Debemos ofrecer una imagen real de la vida a los niños. Se nace, se vive y se muere, y en el vivir hay etapas más floridas y plenas, y etapas de enfermedad, vejez y limitaciones físicas, que también deben conocer nuestros hijos, aunque con la suficiente delicadeza como para no causarles miedo ni rechazo.

Relación entre nietos y abuelos

Abuelo con nieto

Paulino Castells, autor de la novela 'Queridos abuelos' habla en su libro de cómo lamentablemente evitamos que nuestros hijos no tengan ningún acercamiento al dolor, al sufrimiento y a la muerte. Evitamos, incluso, que nuestros hijos tengan relación con sus abuelos cuando éstos sufren enfermedades visibles y dolorosas; procuramos, en aras de que no sufran ni queden traumatizados, evitarles escenas de dolor y muerte. Pero, según este autor los adultos debemos permitir a los niños que entren en un cementerio, acompañen en sus últimos momentos a sus seres queridos y asistan a su entierro.

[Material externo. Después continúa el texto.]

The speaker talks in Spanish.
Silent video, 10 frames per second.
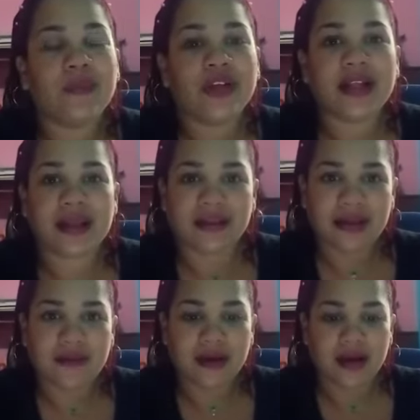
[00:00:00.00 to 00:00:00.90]
muy
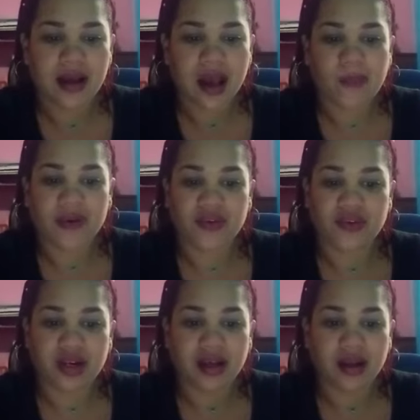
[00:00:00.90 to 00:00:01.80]
creativa,
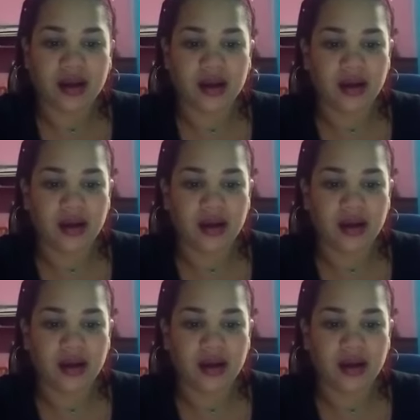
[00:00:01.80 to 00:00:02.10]
apasionada.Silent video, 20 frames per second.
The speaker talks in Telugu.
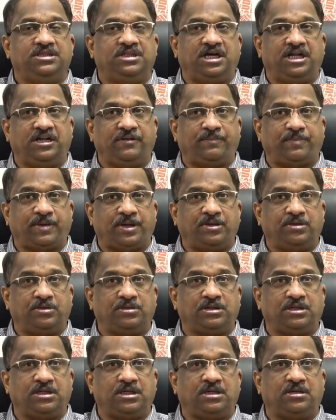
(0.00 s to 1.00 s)
దాని
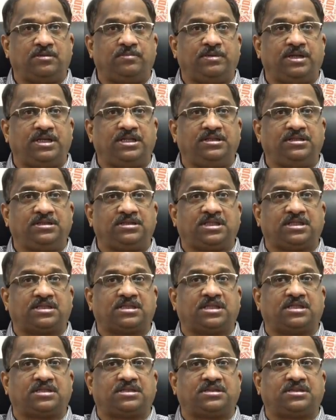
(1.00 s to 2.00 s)
ప్రయోజనాలు మరింత
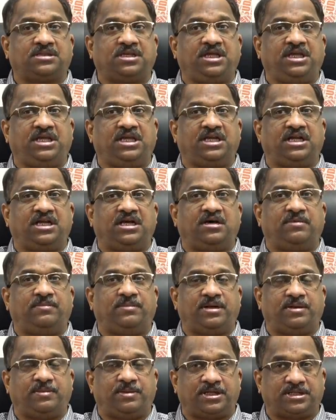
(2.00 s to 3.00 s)
శాస్త్రీయంగా
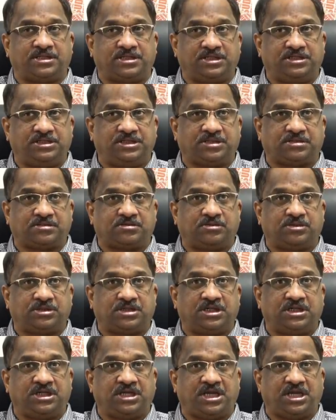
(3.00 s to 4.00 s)
మనం అర్థం
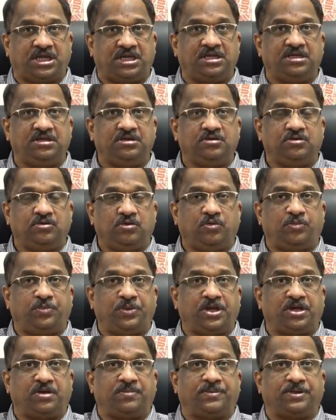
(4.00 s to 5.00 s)
చేసుకోవటానికి
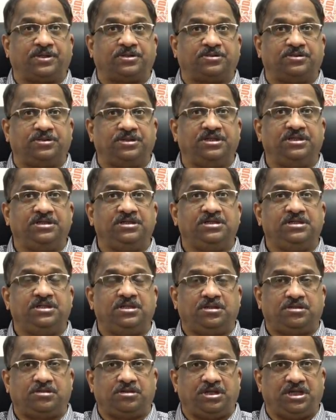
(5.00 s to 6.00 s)
ఉపయోగపడుతుంది
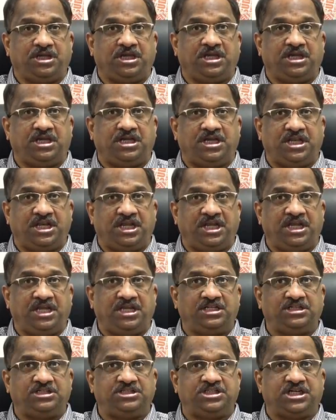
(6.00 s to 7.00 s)
సో ఈ
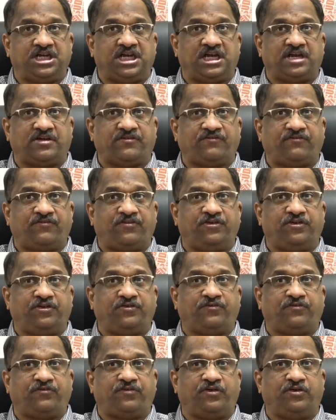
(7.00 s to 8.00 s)
గ్రీన్ జాక్
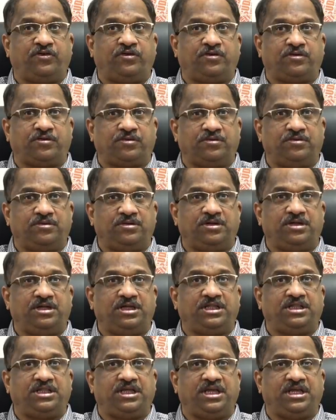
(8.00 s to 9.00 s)
ఫుడ్ ఫ్లోర్
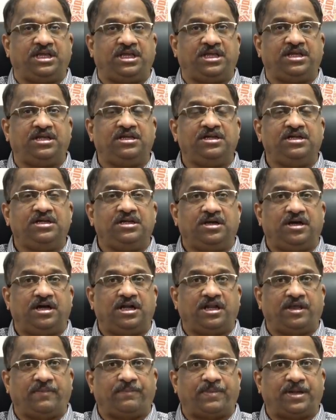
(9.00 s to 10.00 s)
ఇది
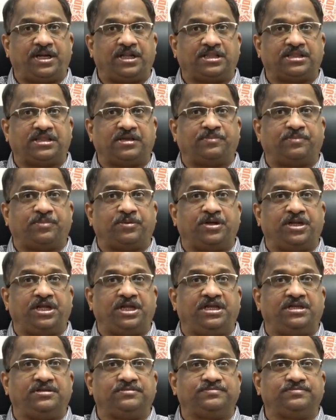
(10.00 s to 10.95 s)
అంటే పనస పొడిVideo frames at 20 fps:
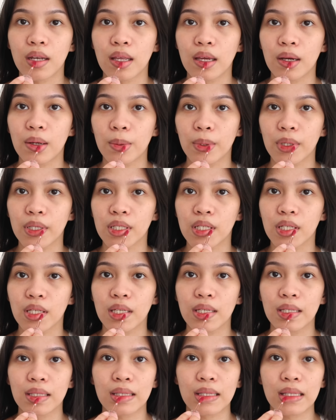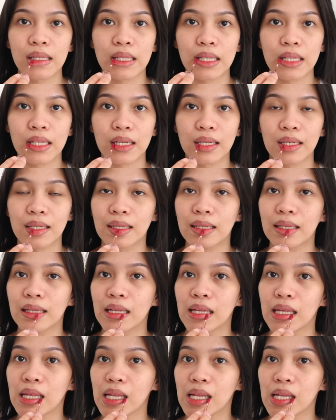ya aku pakai sedikit tuh nah,
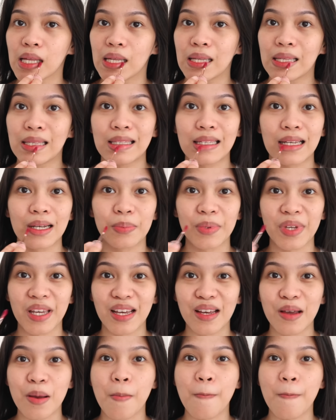cakep ya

Los abuelos ocupan un puesto de honor en muchas familias, ayudan en todo lo que pueden, enriquecen la existencia de sus hijos y nietos, pese a su ancianidad o cansancio nunca utilizan un 'no' para evadirse, así que, de alguna manera, nosotros les debemos reciprocidad cuando nos necesitan, debemos saber acompañarles en los momentos de dolor, tenderles nuestra mano en sus limitaciones físicas y en el lecho de muerte, darles todo nuestro amor y permitir que nuestros hijos puedan despedirse de ellos y prepararse para el desenlace.

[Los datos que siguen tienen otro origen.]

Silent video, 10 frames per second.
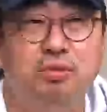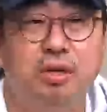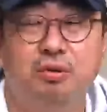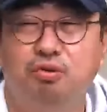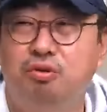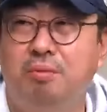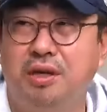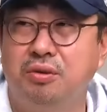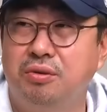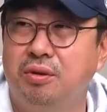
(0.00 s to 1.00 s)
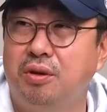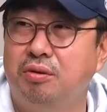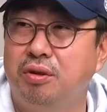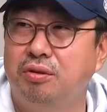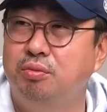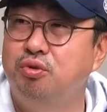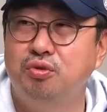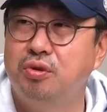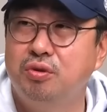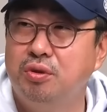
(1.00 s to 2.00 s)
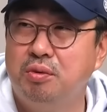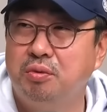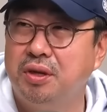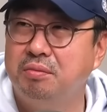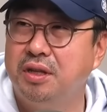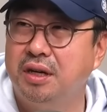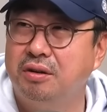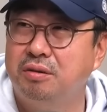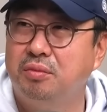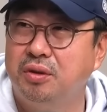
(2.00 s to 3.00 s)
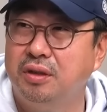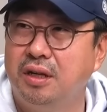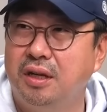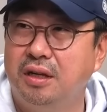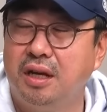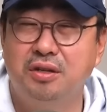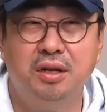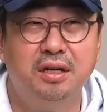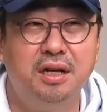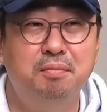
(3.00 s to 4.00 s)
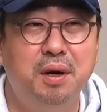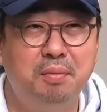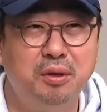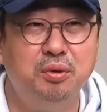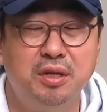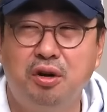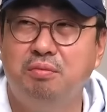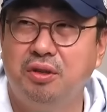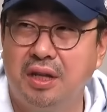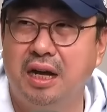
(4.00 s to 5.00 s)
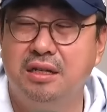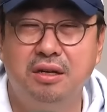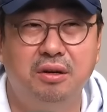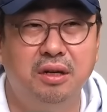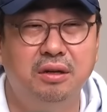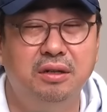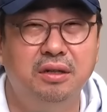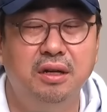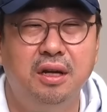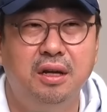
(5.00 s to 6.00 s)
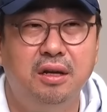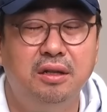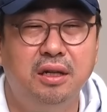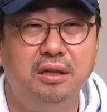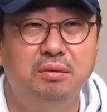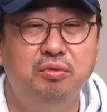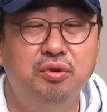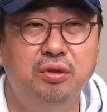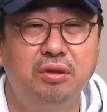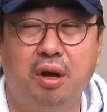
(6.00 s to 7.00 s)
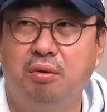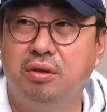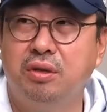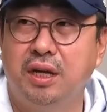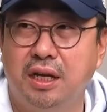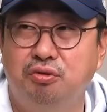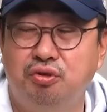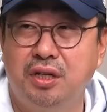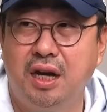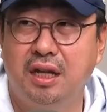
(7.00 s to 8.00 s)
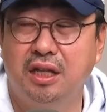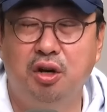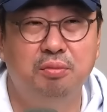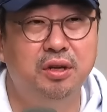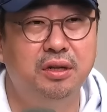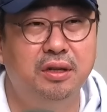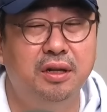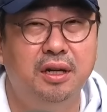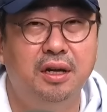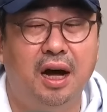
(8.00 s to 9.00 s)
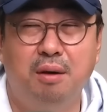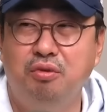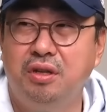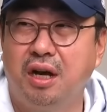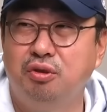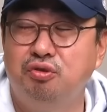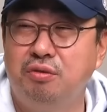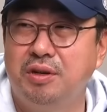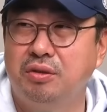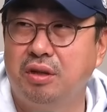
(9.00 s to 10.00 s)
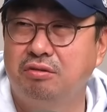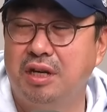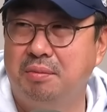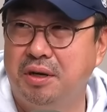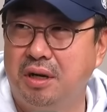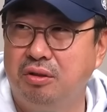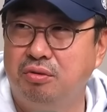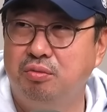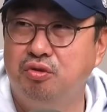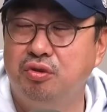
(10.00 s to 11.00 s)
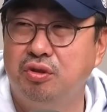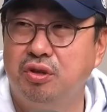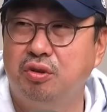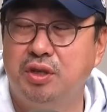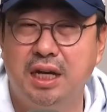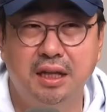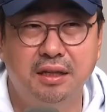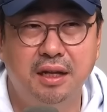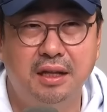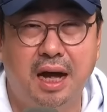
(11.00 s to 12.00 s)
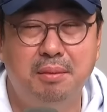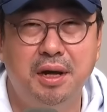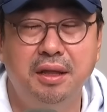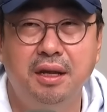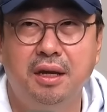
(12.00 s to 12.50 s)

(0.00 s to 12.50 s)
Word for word: 씨가 저술 마셨어요라고 해도 음주운전은 처벌 못 합니다. 그거는 뭐 예전에 음. 크림빵뺑 소리 사건부터 다 아실 거예요. 그 네. 일단 음주는 객관적 예, 수치가, 수치가 안 나오면은 아무리 내가 술을 마셨다고 자백을 해도 음주운전죄가 되지 않는데 다만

Mis hijos no conocen a este tipo de abuelos en plenas facultades físicas, que cuidan a sus nietos y comparten juegos, salidas y cosas con ellos. Para ellos, sus abuelitos son personas arrugaditas y calmosas a las que hay que cuidar y visitar, pero aunque aparentemente no pueden disfrutar de ellos físicamente, están encantados con la idea de visitarles, preguntarles cosas raras o contemplar admirados aquella cicatriz gigante que el abuelo tiene en un costado. Estos afectos y sentimientos que se despiertan en nuestros hijos también son importantes para ellos. La muerte y el dolor forman inevitable de la vida, y no son momentos para que los abuelos los vivan en soledad, sino arropados de sus seres queridos.

Enseñar a nuestros hijos estos aspectos menos amables de la vida, les enriquecerá en sus emociones, aprenderán a ponerse en la piel del débil, a servir y ayudar a los demás, a actuar con calma, a amar desinteresadamente. Como dice la famosa oración de San Francisco: 'Es dando que se recibe'.